Exercise aim: Among the records that follow, find the line with "[507.33-508.40s]" and the line with "Lip reading: pricey.". Set down those lines and all lines between them exactly, without adding anything.

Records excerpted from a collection
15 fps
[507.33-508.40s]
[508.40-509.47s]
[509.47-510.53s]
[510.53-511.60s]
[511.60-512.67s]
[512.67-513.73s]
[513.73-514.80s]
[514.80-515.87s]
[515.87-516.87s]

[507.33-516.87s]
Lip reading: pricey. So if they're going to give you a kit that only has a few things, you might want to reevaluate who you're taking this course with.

==

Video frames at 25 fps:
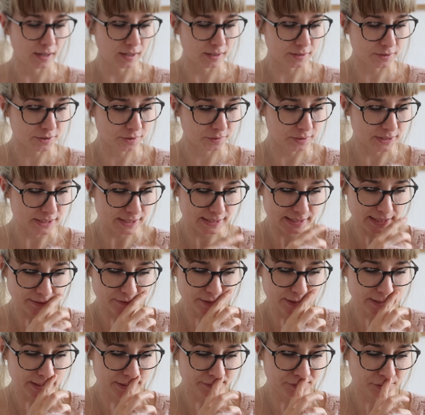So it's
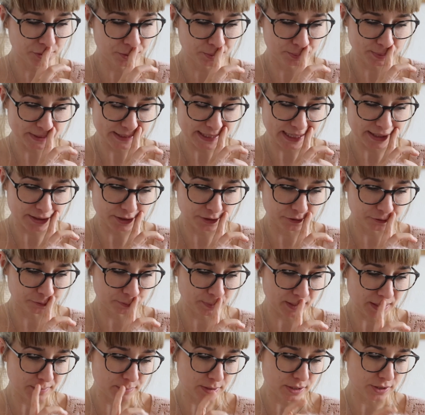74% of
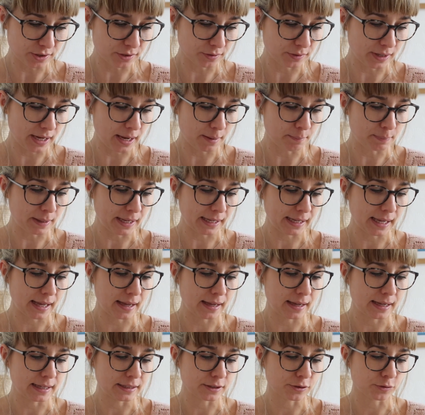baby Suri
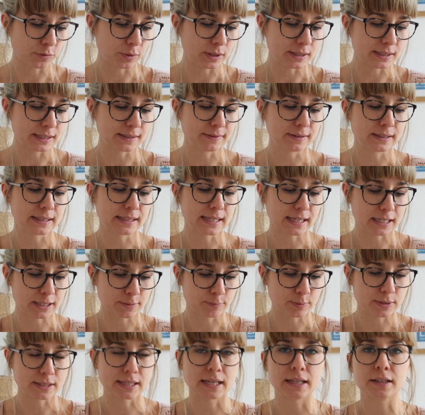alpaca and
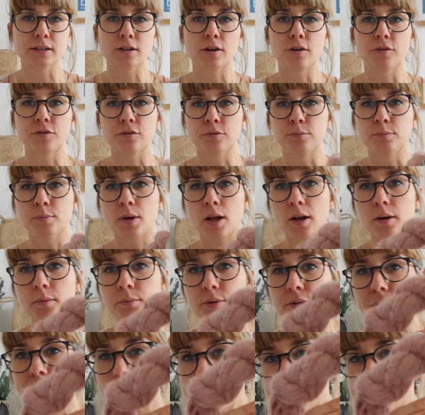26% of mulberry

--

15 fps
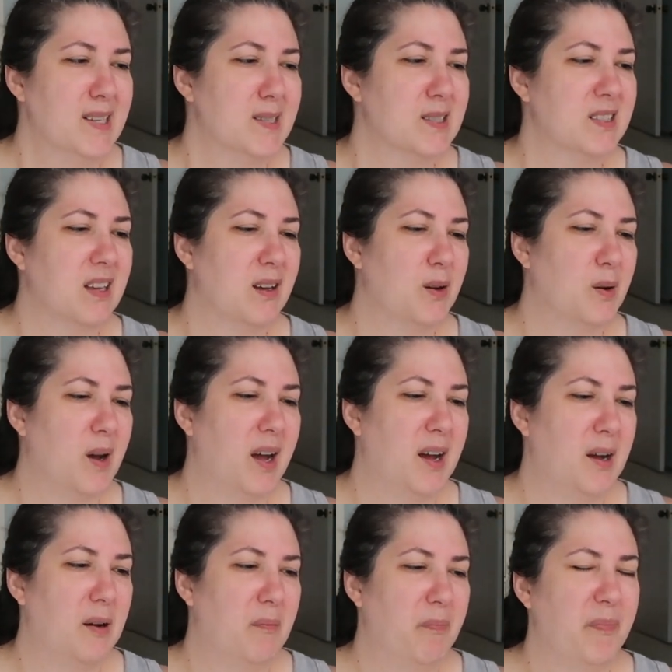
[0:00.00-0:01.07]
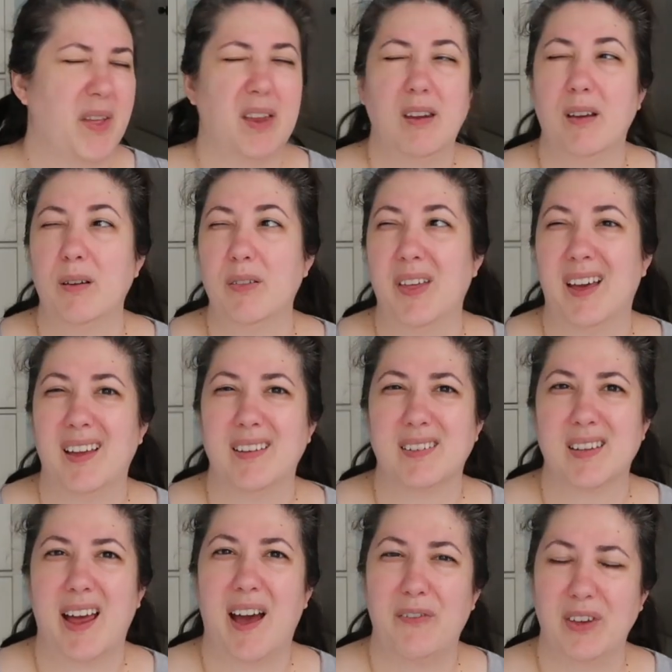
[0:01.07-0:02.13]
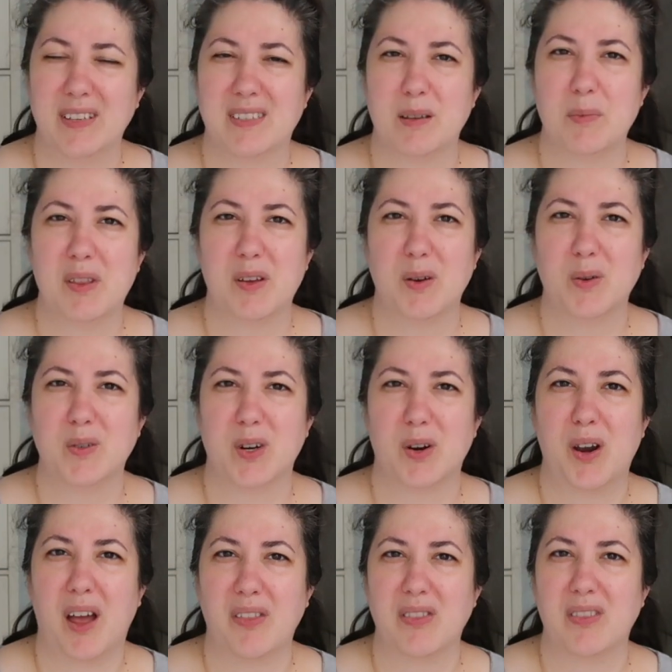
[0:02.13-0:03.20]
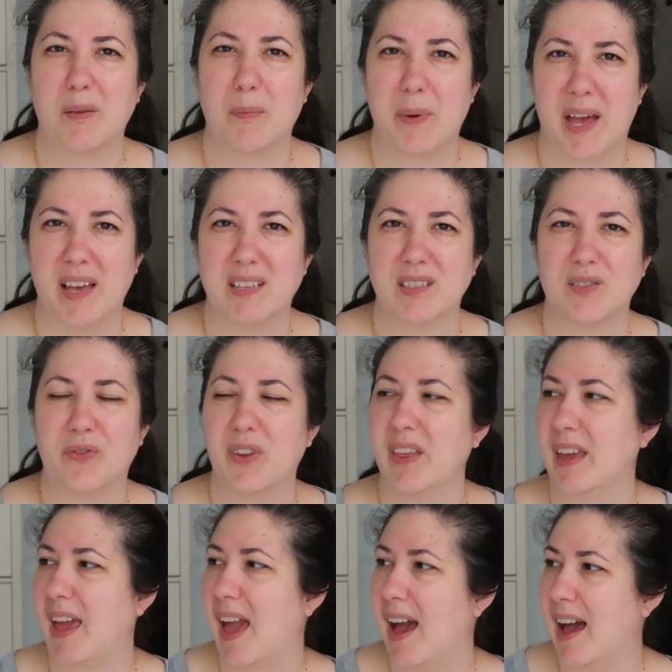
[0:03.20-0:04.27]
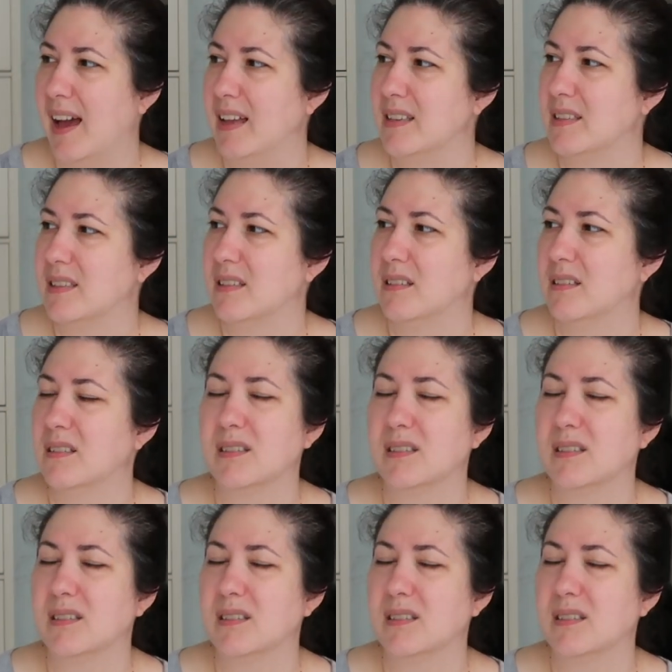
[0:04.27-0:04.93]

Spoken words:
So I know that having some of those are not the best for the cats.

Answer section:
[507.33-508.40s]
[508.40-509.47s]
[509.47-510.53s]
[510.53-511.60s]
[511.60-512.67s]
[512.67-513.73s]
[513.73-514.80s]
[514.80-515.87s]
[515.87-516.87s]

[507.33-516.87s]
Lip reading: pricey. So if they're going to give you a kit that only has a few things, you might want to reevaluate who you're taking this course with.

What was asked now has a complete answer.